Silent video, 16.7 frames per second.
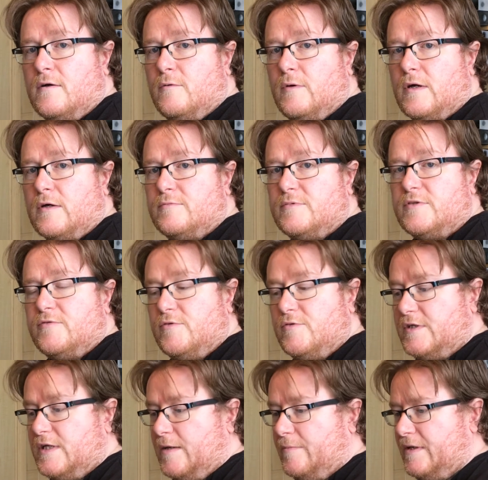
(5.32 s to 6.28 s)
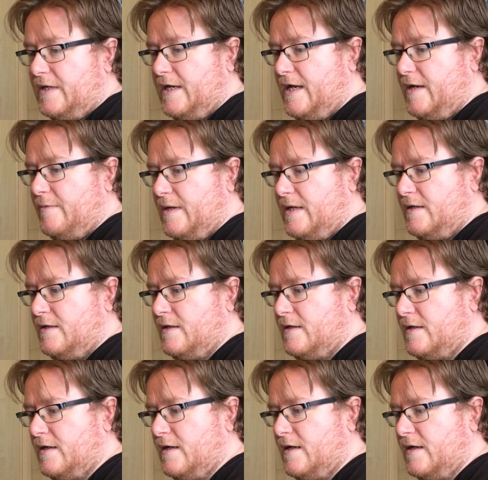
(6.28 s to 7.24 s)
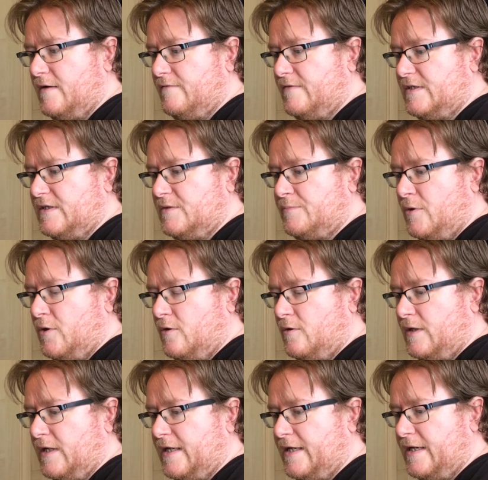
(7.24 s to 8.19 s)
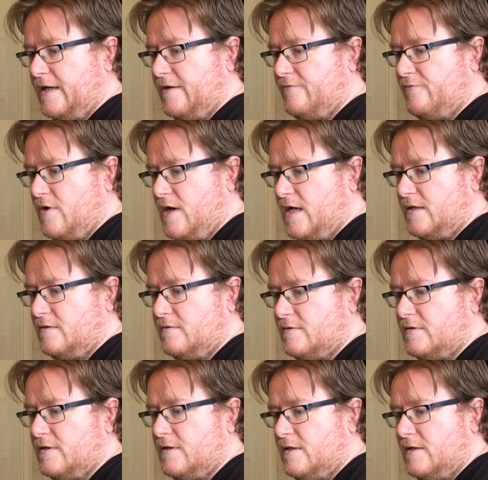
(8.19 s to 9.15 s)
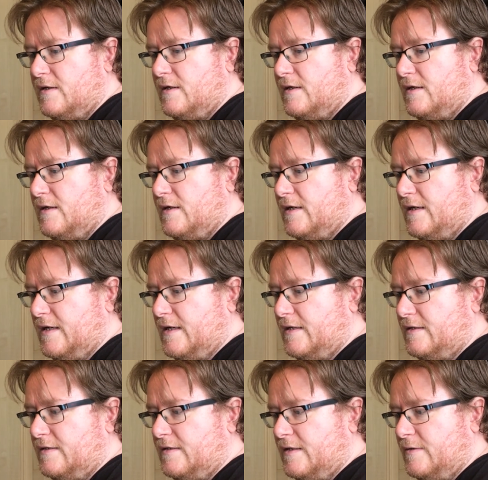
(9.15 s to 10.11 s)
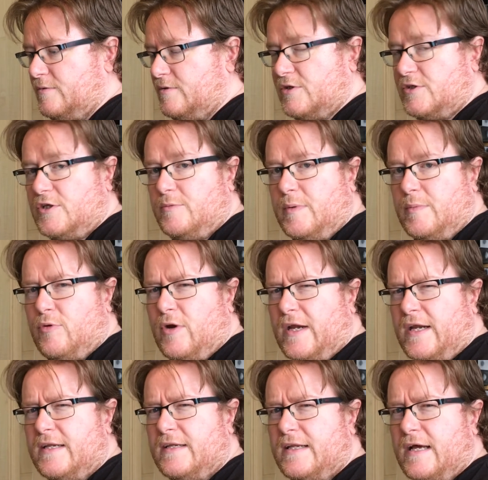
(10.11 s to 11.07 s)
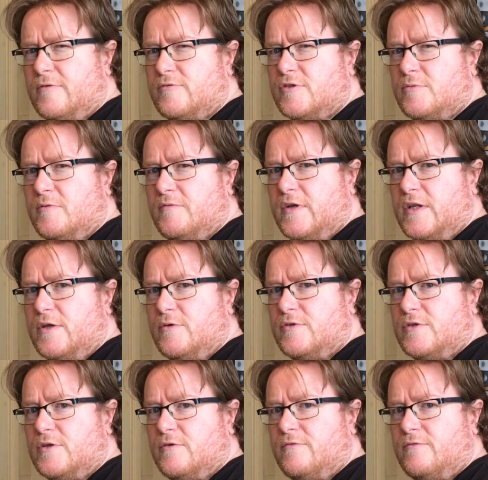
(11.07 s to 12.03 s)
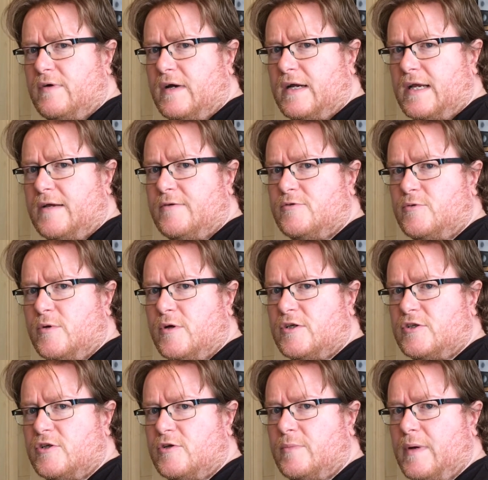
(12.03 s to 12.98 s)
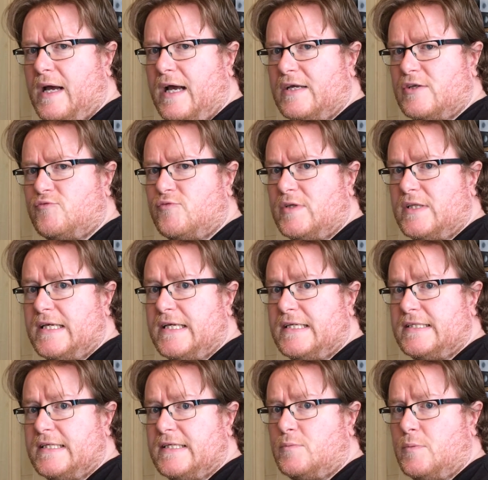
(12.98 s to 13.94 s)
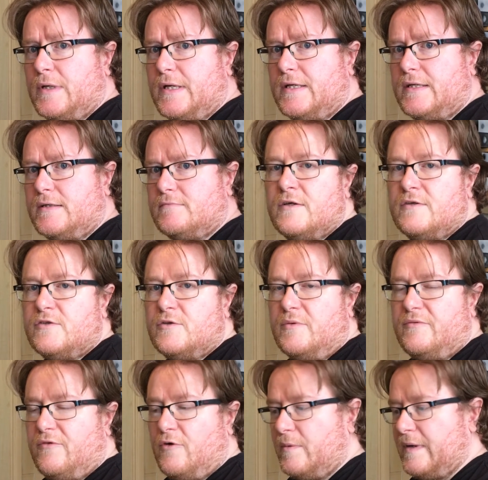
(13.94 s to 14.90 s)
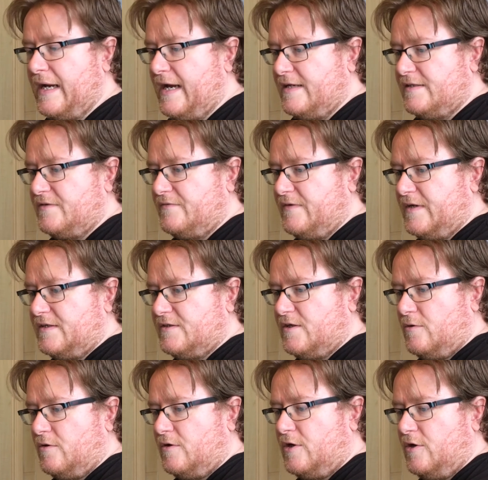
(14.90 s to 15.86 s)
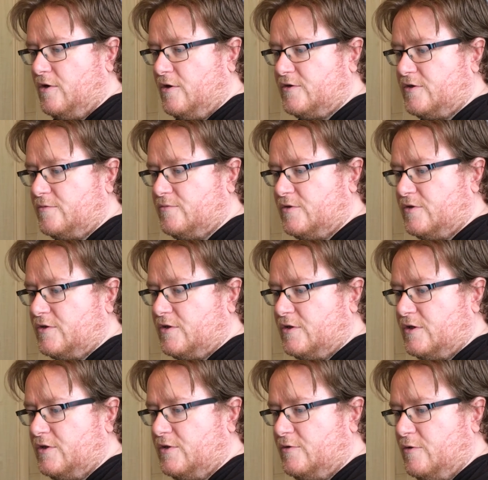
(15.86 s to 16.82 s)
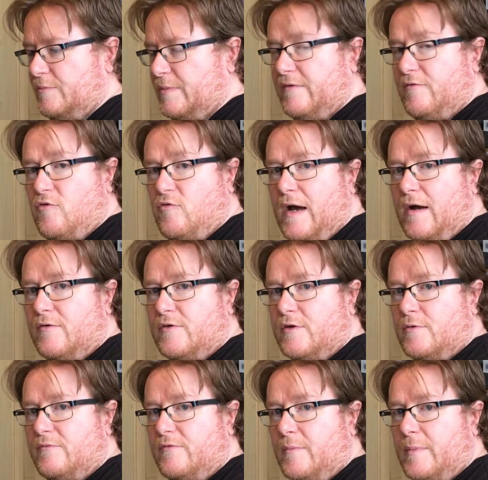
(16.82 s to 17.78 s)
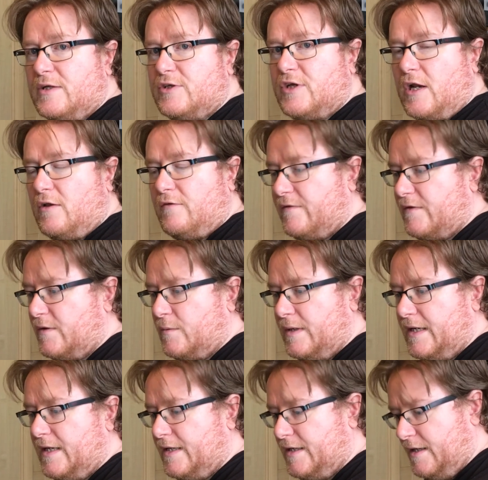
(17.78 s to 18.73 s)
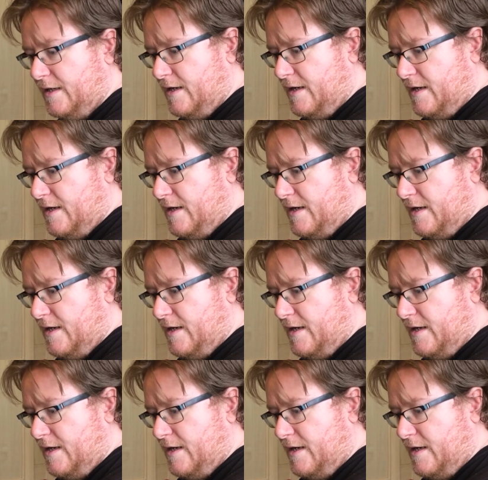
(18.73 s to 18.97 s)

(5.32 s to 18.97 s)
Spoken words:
Welcome to Rootstem Gaming. This is Paul, aka Fran, and we're just going to be breaking down some of the new stuff that Games Workshop has released this week. So before we get into things though, of course, I'm just going to do a bit of a roundup for my channel for the week.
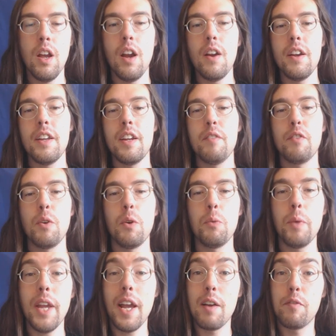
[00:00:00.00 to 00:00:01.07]
Alright everyone,
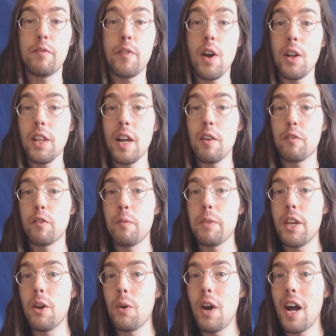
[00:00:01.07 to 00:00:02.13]
we have fallout from
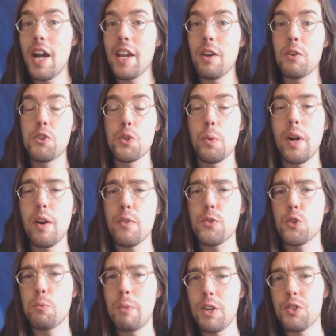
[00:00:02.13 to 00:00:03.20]
the Ohio 12th
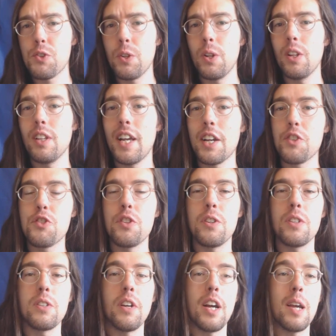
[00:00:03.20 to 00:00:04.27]
special
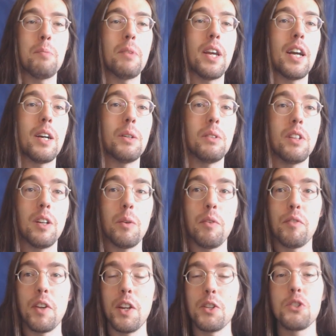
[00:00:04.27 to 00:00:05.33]
election time now.
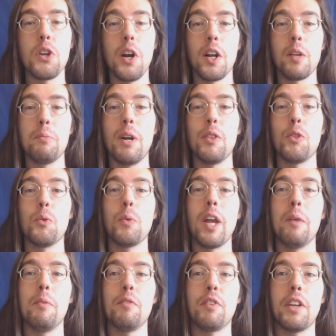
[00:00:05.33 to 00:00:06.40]
We've got to talk about the
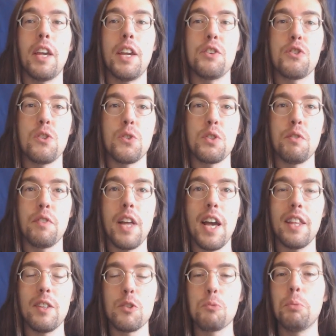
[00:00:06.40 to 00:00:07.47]
ramifications of
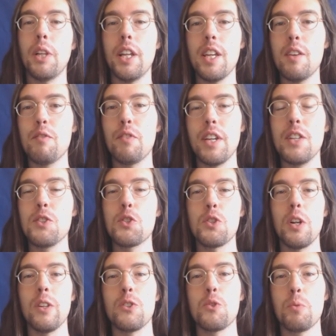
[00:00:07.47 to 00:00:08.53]
that. And there's plenty of
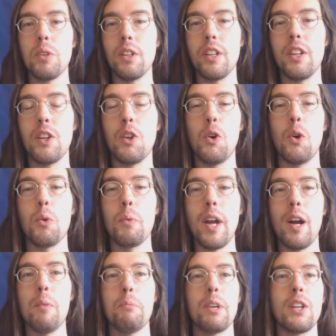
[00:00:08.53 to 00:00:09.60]
insults really to go
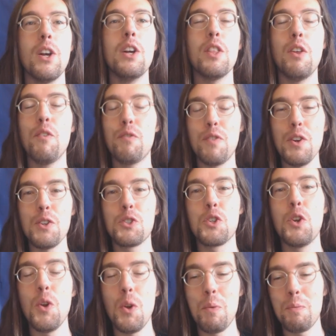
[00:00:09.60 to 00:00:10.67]
around, because the
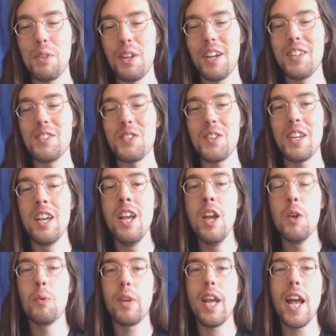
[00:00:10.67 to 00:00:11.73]
first group that I see
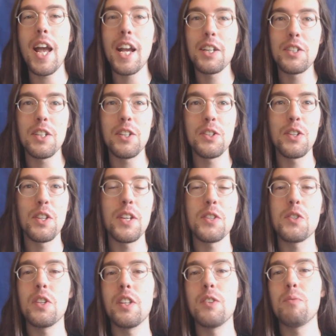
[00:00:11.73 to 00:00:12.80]
reacting to
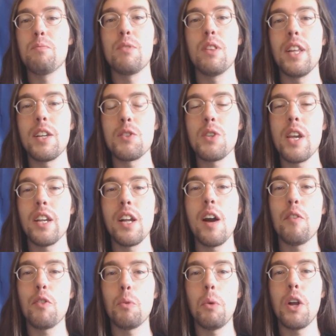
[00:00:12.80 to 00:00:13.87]
this and they're like saying
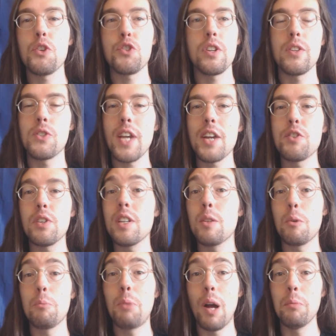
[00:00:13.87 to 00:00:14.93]
off the wall shit is actually the
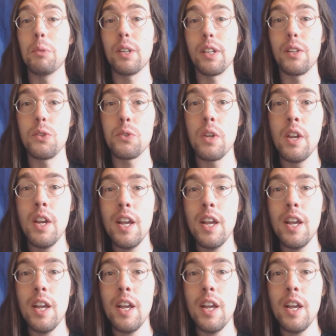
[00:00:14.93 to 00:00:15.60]
Republicans.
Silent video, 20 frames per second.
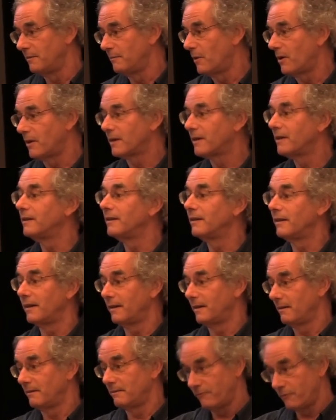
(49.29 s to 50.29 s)
market,
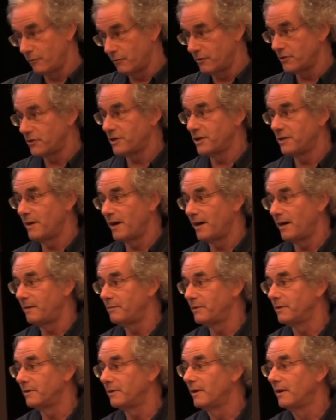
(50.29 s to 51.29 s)
and Fukushima
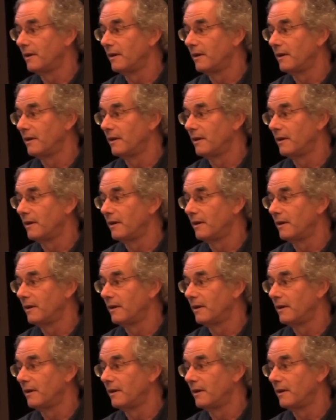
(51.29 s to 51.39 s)
happened.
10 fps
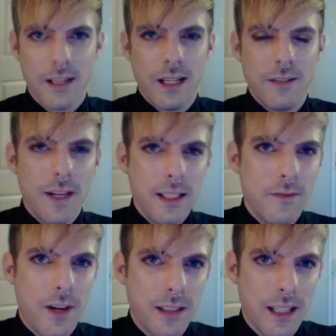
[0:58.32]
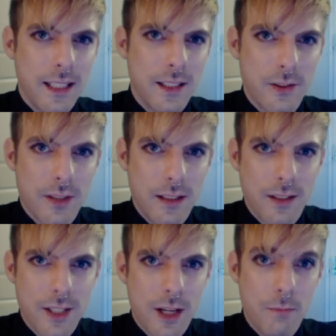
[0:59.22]
Effective online
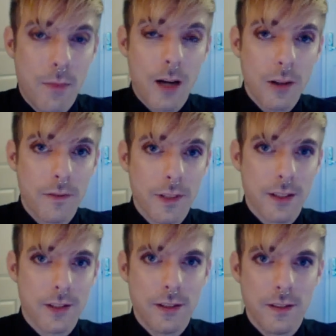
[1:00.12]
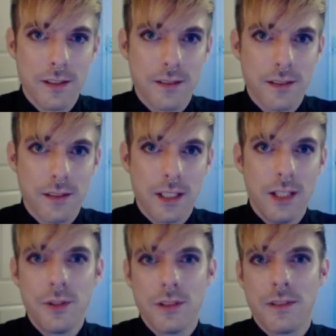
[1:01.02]
instructors help model for their students the
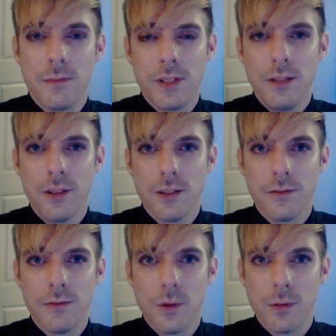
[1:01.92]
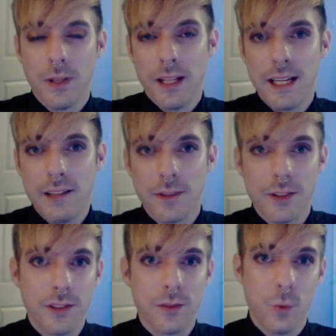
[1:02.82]
use of computers for play
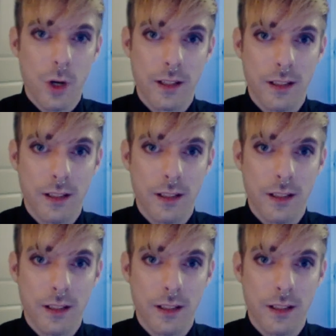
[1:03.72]
versus work,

##############################

Exercise —
Copy the whole listing above word for word but do not carry over the pictures.

Answer to this problem —
Silent video, 16.7 frames per second.
(5.32 s to 6.28 s)
(6.28 s to 7.24 s)
(7.24 s to 8.19 s)
(8.19 s to 9.15 s)
(9.15 s to 10.11 s)
(10.11 s to 11.07 s)
(11.07 s to 12.03 s)
(12.03 s to 12.98 s)
(12.98 s to 13.94 s)
(13.94 s to 14.90 s)
(14.90 s to 15.86 s)
(15.86 s to 16.82 s)
(16.82 s to 17.78 s)
(17.78 s to 18.73 s)
(18.73 s to 18.97 s)

(5.32 s to 18.97 s)
Spoken words:
Welcome to Rootstem Gaming. This is Paul, aka Fran, and we're just going to be breaking down some of the new stuff that Games Workshop has released this week. So before we get into things though, of course, I'm just going to do a bit of a roundup for my channel for the week.
[00:00:00.00 to 00:00:01.07]
Alright everyone,
[00:00:01.07 to 00:00:02.13]
we have fallout from
[00:00:02.13 to 00:00:03.20]
the Ohio 12th
[00:00:03.20 to 00:00:04.27]
special
[00:00:04.27 to 00:00:05.33]
election time now.
[00:00:05.33 to 00:00:06.40]
We've got to talk about the
[00:00:06.40 to 00:00:07.47]
ramifications of
[00:00:07.47 to 00:00:08.53]
that. And there's plenty of
[00:00:08.53 to 00:00:09.60]
insults really to go
[00:00:09.60 to 00:00:10.67]
around, because the
[00:00:10.67 to 00:00:11.73]
first group that I see
[00:00:11.73 to 00:00:12.80]
reacting to
[00:00:12.80 to 00:00:13.87]
this and they're like saying
[00:00:13.87 to 00:00:14.93]
off the wall shit is actually the
[00:00:14.93 to 00:00:15.60]
Republicans.
Silent video, 20 frames per second.
(49.29 s to 50.29 s)
market,
(50.29 s to 51.29 s)
and Fukushima
(51.29 s to 51.39 s)
happened.
10 fps
[0:58.32]
[0:59.22]
Effective online
[1:00.12]
[1:01.02]
instructors help model for their students the
[1:01.92]
[1:02.82]
use of computers for play
[1:03.72]
versus work,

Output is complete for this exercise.